Motschmann als Mediziner sei der ideale Experte für die AfD, sagt David Begrich. Er biete eine medizinische Beglaubigung der eigenen Position. Ein Chefarzt, der zum Sprachrohr der neuen Rechten avanciert: Was sagt sein Arbeitgeber, die Ameos-Klinik Haldensleben, dazu? Auf Anfrage heißt es: Motschmann übe als Privatperson sein Recht auf Meinungsfreiheit aus und zwar außerhalb des Dienstes. Das könne und wolle man nicht regulieren.

Markus Motschmann ist kein Einzelfall: Auch andernorts haben sich Mediziner der rechten Anti-Corona-Allianz angeschlossen.

Impfgegner und Verschwörungstheorien

Eine Montagsdemo auf dem Marktplatz in Halle an der Saale. Organisiert von Sven Liebich, einem rechtsextremen Blogger, der Woche für Woche gegen die Regierung hetzt. Letztes Wochenende musste ein ZDF-Team unter Polizeischutz die Demonstration verlassen.

Mit diesen Leuten will Yvette Silbersack eigentlich nichts zu tun haben. Sie demonstriert Anfang Mai ein paar hundert Meter von Sven Liebich und seinen Leuten entfernt. "Ich bin Ärztin für Orthopädie und Unfallchirurgie und auch noch hygienebeauftragte Ärztin an der Sportklinik Halle, dort bin ich angestellt", sagt sie. "Und diese Zeit der sechs Wochen hat mich verändert in meinem Dasein."
Diese Veränderung sieht so aus, dass Silbersack an die große Verschwörung glaubt: Bill Gates wolle die ganze Menschheit zwangsimpfen. Und sie teilt auf Facebook den gelben Davidsstern, mit der Aufschrift "ungeimpft". Und das in der Stadt, in der vor einem halben Jahr ein rassistischer Antisemit eine vollbesetzte Synagoge stürmen wollte. Silbersack findet nichts dabei, ihre Corona-Skepsis mit der Judenverfolgung zu parallelisieren.

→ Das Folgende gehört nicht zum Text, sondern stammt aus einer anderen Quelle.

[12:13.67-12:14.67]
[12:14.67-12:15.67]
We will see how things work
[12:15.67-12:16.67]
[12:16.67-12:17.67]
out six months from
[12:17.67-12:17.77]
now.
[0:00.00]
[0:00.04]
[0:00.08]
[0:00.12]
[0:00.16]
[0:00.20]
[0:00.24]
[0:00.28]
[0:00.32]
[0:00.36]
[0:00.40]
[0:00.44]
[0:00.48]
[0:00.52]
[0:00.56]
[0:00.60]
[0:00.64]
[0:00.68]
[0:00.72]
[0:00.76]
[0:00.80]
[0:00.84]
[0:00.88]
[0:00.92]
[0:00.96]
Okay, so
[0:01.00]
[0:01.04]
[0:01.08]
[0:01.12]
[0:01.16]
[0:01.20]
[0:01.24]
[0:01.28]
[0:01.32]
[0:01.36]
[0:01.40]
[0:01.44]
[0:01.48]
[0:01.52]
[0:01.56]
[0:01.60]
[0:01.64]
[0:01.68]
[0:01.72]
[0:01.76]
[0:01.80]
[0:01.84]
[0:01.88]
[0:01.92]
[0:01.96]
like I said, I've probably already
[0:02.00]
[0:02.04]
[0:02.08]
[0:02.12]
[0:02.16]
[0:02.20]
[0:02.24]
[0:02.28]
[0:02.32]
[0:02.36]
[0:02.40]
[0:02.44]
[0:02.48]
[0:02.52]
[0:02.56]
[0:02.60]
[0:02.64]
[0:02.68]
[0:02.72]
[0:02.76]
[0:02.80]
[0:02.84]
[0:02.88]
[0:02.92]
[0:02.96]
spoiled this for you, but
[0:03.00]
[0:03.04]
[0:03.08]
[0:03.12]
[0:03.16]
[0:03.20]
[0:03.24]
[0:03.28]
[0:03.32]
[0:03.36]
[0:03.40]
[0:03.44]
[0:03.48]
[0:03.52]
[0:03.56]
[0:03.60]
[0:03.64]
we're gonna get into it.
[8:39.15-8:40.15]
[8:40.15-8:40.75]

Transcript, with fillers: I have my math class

Sie sagt: "1933 hätten es alle sehen können, 1938 kam der Judenstern und 1945 waren sechs Millionen Juden vergast." Und antwortet auf die Frage, was das jetzt mit Corona zu tun habe: "Das hat was mit dem ‚Geimpft‘ zu tun. Das heißt, wir sollen gezwungen werden, uns impfen zu lassen. Erst dann kriegen wir unsere Grundrechte zurück oder können uns normal bewegen. Das ist sozusagen jetzt in Arbeit."

Die gleiche "Paradoxie" wie bei Pegida

Für den Rechtsextremismus-Experten Begrich ist klar, dass diese Ärztin das Maß bei der politischen Einschätzung der gegenwärtigen Situation offenkundig verloren habe. Die Rhetorik von Silbersack erinnere ihn allerdings an eine andere Protestbewegung: "Diese Paradoxie zu sagen, ich stehe auf dem Marktplatz, genieße die Aufmerksamkeit von Politik und Medien und teile dann mit: Mir wird es untersagt, meine Meinung zu sagen und ich werde potenziell politisch verfolgt, diese rhetorische Figur, die kennen wir von Pegida."

Eine weitere Parallele zu Pegida ist, dass der Riss durch die Familien geht: Im Fall von Silbersack ist es der Konflikt mit ihrem Mann Andreas Silbersack. Der FDP-Politiker trat im letzten Herbst als Spitzenkandidat für die Oberbürgermeisterwahl in Halle an. Er will sich auf Anfrage nicht zu seiner Frau äußern.

Der Resonanzraum der beiden Ärzte Silbersack und Motschmann wird nach Ansicht von Begrich überschaubar bleiben. Der Soziologe meint, die "Anti-Drostens" aus Sachsen-Anhalt würden ohnehin nur eine kleine Minderheit ansprechen.